Undoubtedly, this was a hard decision for Vegas GM Kelly McCrimmon and president of hockey operations George McPhee. But look at the coaching bump the Columbus Blue Jackets got from turning to 71-year-old Rick Bowness midway through this season. Perhaps the Golden Knights will find similar success from a veteran like Torts. I would imagine that will indeed be the case. The Knights are a better team than they’ve shown, especially since the Olympic break.

And as Lamoriello says, you just feel it as GM that something is off. You know.

“Only they know what their reasons were, and they’re certainly two extremely confident people,” Lamoriello said. “I’ve had George and certainly have a great relationship with Kelly. So they work at it. As you know, over the years, they’re not afraid to make decisions to go forward.”

Certainly, neither was Lamoriello in his time.

A key difference in the two situations is that Robinson was already on the bench as an assistant, in charge of the defense. He wasn’t coming in cold when named head coach.

“I was on the bench with Robbie Ftorek, and I love Robbie. He’s a great guy,” Robinson said. “I learned so much from him behind the bench. The only thing I knew, though, is that he was kind of not holding everybody accountable. He would let the stars get away with a little more than everybody else.

“You could sort of feel the tension.”

And then with eight games left in the season, Robinson’s phone rings.

“I get in the car to go to practice one morning, and Lou calls,” Robinson recalled. “He said, ‘Larry, I’ve decided to make a change.’ And I said, ‘Oh oh, I’m gone.’ And he said, ‘No, I’m letting Robbie go, and I would like you to take over coaching the team.’ I went, ‘Holy crap.’”

So late in the season, it’s hard to overhaul a system completely with so little practice time. The question is: What does a head coach do to bring change?

“Well, in my case, it was probably a little easier than it will be for Torts because Torts wasn’t there,” Robinson said. “He’s coming into a new situation, whereas I was already there.

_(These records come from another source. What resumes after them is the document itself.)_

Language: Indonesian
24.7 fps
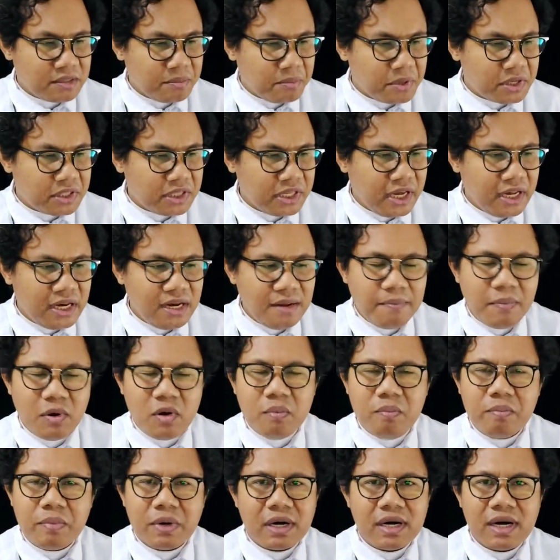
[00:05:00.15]
seperti ini
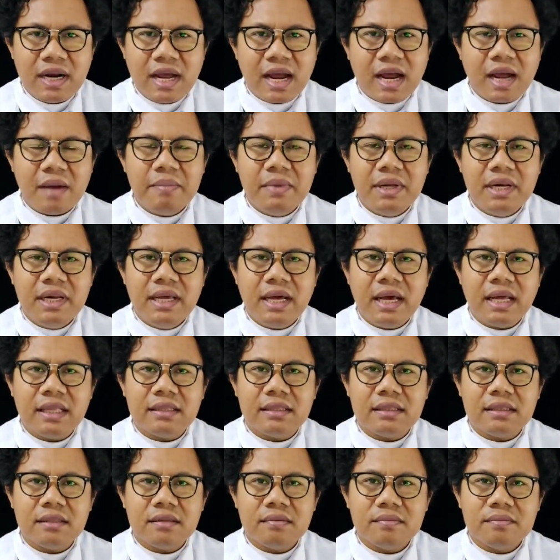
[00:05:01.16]
belum pernah kami
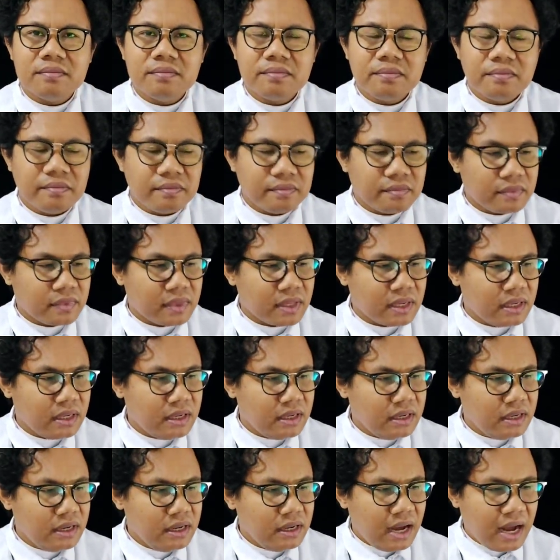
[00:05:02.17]
lihat."
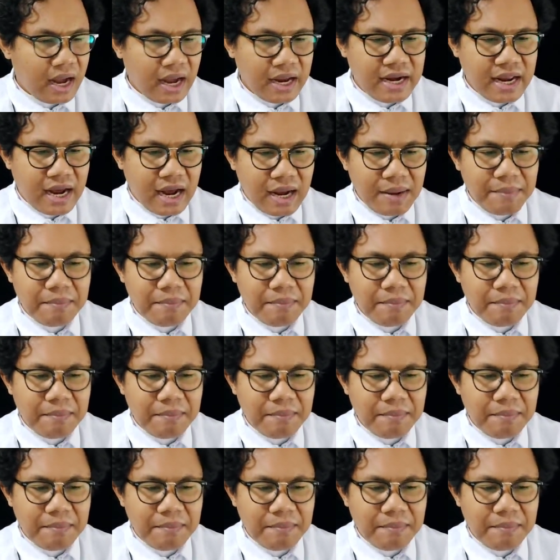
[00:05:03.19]
AdaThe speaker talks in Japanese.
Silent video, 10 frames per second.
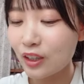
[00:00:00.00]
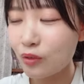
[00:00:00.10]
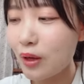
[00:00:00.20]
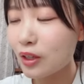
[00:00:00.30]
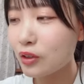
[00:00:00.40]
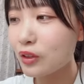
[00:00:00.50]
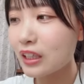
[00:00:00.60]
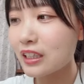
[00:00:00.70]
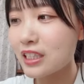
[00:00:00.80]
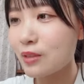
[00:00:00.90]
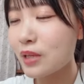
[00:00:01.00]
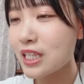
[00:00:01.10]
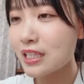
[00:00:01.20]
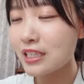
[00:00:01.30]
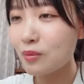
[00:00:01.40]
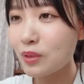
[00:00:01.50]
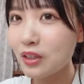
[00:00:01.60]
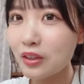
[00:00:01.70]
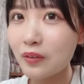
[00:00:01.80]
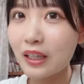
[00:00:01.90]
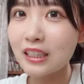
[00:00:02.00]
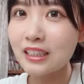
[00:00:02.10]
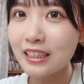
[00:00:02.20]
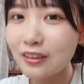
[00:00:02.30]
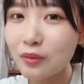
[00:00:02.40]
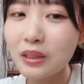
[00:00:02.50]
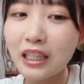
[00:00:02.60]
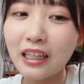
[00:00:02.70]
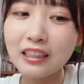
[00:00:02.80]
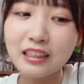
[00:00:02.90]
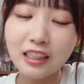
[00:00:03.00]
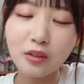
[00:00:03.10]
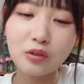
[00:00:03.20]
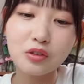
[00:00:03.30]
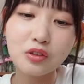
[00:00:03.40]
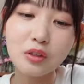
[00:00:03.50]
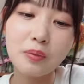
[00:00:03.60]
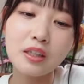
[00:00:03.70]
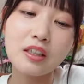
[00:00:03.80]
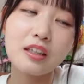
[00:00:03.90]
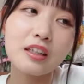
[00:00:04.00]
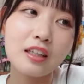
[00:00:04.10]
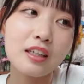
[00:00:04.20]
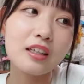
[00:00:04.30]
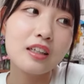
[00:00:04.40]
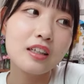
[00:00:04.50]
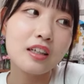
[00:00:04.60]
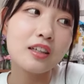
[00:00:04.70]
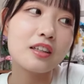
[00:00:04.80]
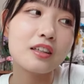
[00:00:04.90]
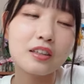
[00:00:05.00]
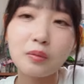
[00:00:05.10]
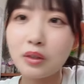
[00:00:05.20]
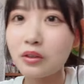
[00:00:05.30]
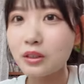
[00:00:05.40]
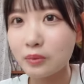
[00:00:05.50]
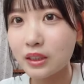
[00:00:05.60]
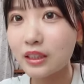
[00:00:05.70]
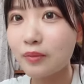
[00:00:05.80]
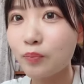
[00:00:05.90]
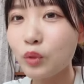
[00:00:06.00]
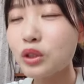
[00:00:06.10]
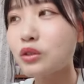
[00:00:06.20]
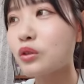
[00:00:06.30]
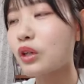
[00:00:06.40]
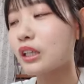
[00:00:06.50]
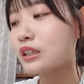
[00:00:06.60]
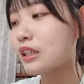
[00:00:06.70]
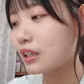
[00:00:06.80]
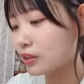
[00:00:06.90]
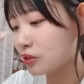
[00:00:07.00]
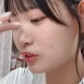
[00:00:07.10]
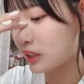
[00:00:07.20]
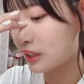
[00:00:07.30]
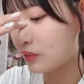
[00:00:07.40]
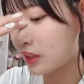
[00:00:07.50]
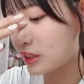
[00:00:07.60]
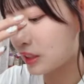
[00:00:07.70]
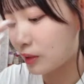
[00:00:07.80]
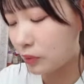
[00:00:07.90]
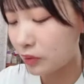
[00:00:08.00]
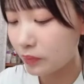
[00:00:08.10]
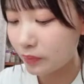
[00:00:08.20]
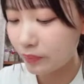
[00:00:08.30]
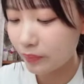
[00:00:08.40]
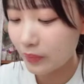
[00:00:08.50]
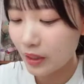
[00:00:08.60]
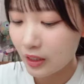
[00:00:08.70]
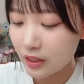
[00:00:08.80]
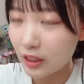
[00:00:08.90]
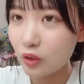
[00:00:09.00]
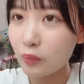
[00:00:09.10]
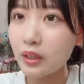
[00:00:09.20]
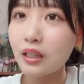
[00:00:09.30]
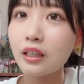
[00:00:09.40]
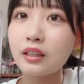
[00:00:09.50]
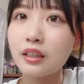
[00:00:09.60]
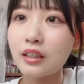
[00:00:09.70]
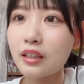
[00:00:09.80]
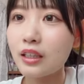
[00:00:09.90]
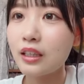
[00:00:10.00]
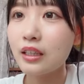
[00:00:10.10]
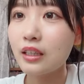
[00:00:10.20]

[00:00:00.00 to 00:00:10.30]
この前黒だったしイメチェンしてピンクでも買っちゃうみたいな感じで結構ルンルンでピンク買ったら入ってなくてびっくりしましたもし黒買ってたら黒の中にも入ってたかもちゃんと見てなかったからね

For me, I had a few ideas that I wanted to try.”

But more importantly, Robinson wanted to make something very clear in his very first meeting with the players.

“The first thing that I did, and I still get goosebumps over it, there was a lot of talk amongst the guys and in the media that the Devils don’t have any leadership and so on and so forth,” Robinson recalled. “When I went to the rink that morning, I got everybody around, and I said, ‘OK, enough is enough. You got one guy fired. Everybody is saying we don’t have a leader. You guys have probably the best leader and the best captain.’ And I pointed right at Scotty Stevens. ‘That’s your leader right there. So stop all the bitching and let’s start playing.’”

They sure did. And as Robinson recalled, Stevens was an absolute beast for them en route to the Cup.

Can Torts find the same magic from his top guys in Vegas? We’re about to find out.